El mercado está movido y a la salida de James Harden de Clippers, destino Cleveland Cavaliers se suma esta de Anthony Davis que junto a Dante Exum, D’Angelo Russell y Jaden Hardy hacen las maletas a la capital americana para enrolarse en los Wizards. A cambio los Mavericks reciben a Khris Middleton, AJ Johnson, Marvin Bagley III, Malaki Branham y dos elecciones de primera ronda y tres de segunda del próximo draft.
Es una aventura de tan solo un año en el American Airlines Center que no ha podido rendir al máximo nivel y ha sido más una carga que algo que pudiera aprovechar el equipo para reconstruirse tras la salida de su máxima estrella, Luka Doncic.
De 70 partidos posibles que podría haber jugado con los Mavs, tan solo ha podido jugar 40 y eso para una ficha tan alta como la que supone la de Davis es un lastre. Su edad y su salario ha hecho que se busque una salida y se centren en dar buenos jugadores al que debe ser su nuevo jugador franquicia, Cooper Flagg.
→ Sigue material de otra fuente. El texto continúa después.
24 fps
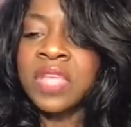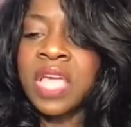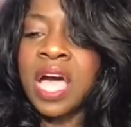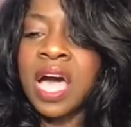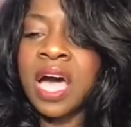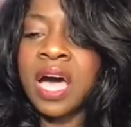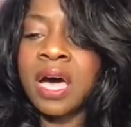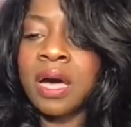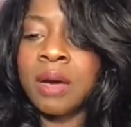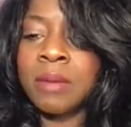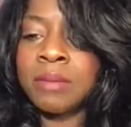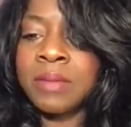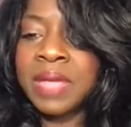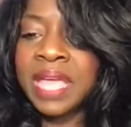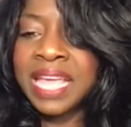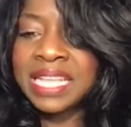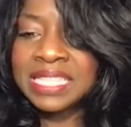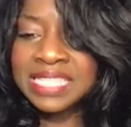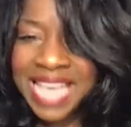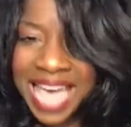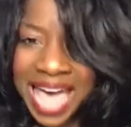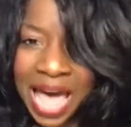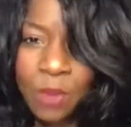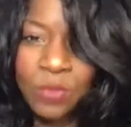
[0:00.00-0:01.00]

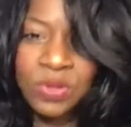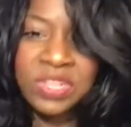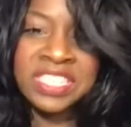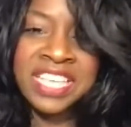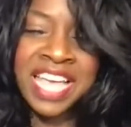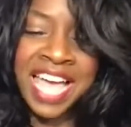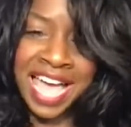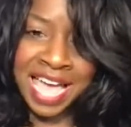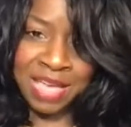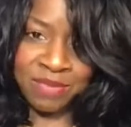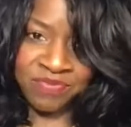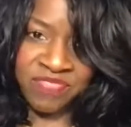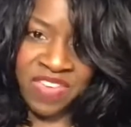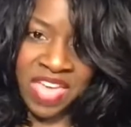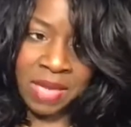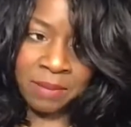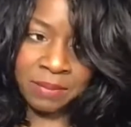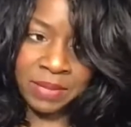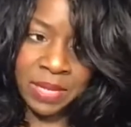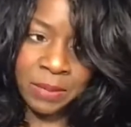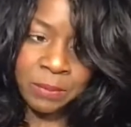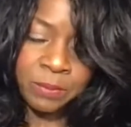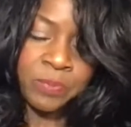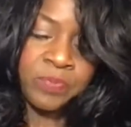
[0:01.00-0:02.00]
it's our time,
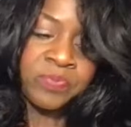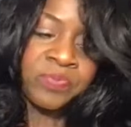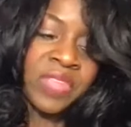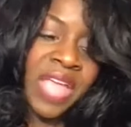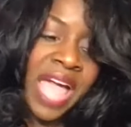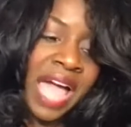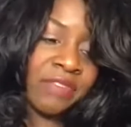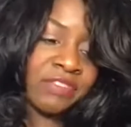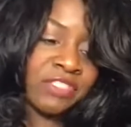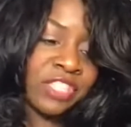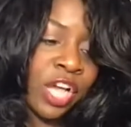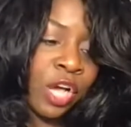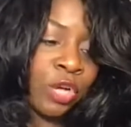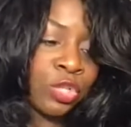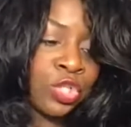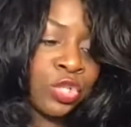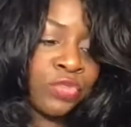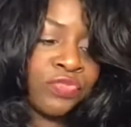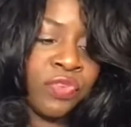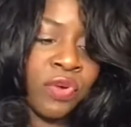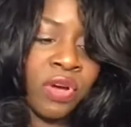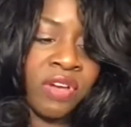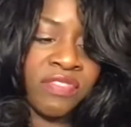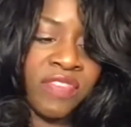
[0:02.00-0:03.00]
family. I've told you
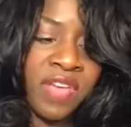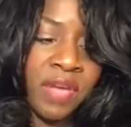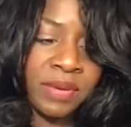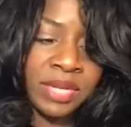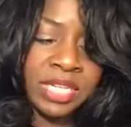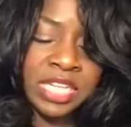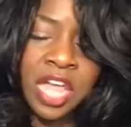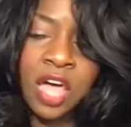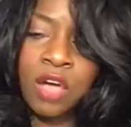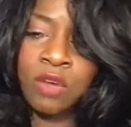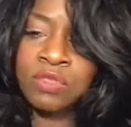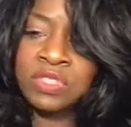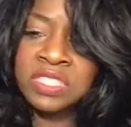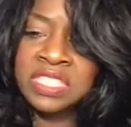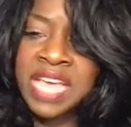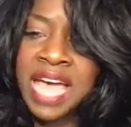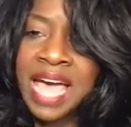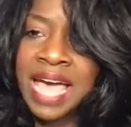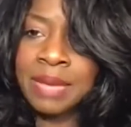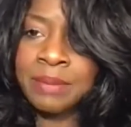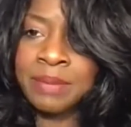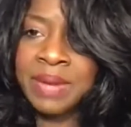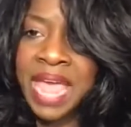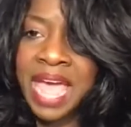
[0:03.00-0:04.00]
for a very long
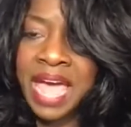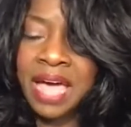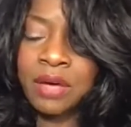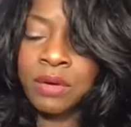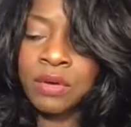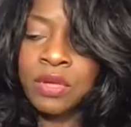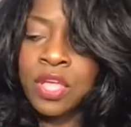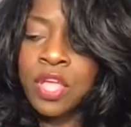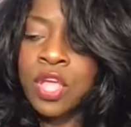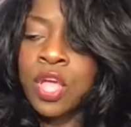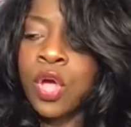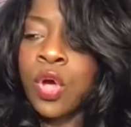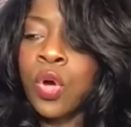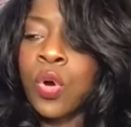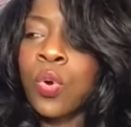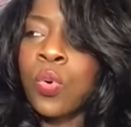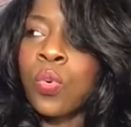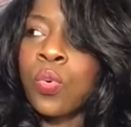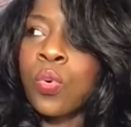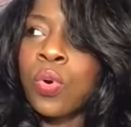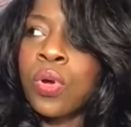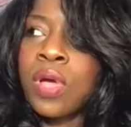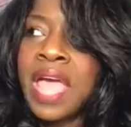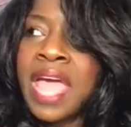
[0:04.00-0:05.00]
time now,
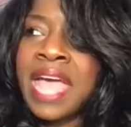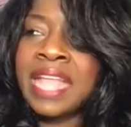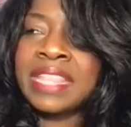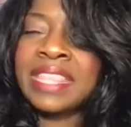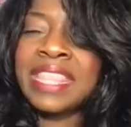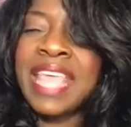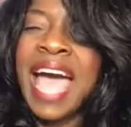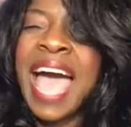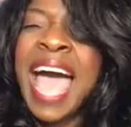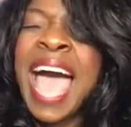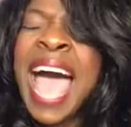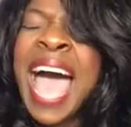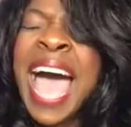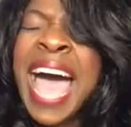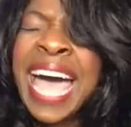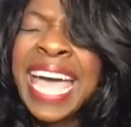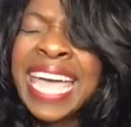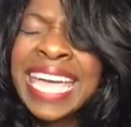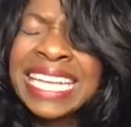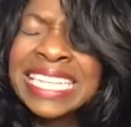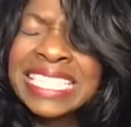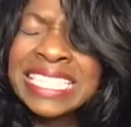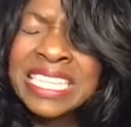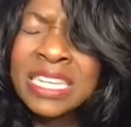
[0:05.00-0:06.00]
at the
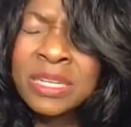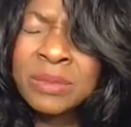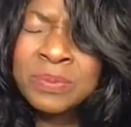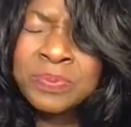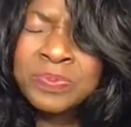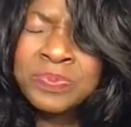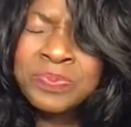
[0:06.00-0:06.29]
height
Le queda a Dallas la patata caliente de Kyrie Irving que está lesionado de gravedad y que también tiene un contrato elevado a sus cerca de 34 años y que acaba relación contractual en el 2027. Pase lo que pase con Irving con la salida de David logra 150 millones de dólares en margen salarial para invertir de cara al próximo curso.
Sorprende los movimientos de Washington que ha logrado en este corto periodo de tiempo de traspasos incorporar a Anthony Davis y Trae Young que, si la salud respeta a «la ceja», podrían ser una de las parejas ofensivas más productivas de la actual NBA.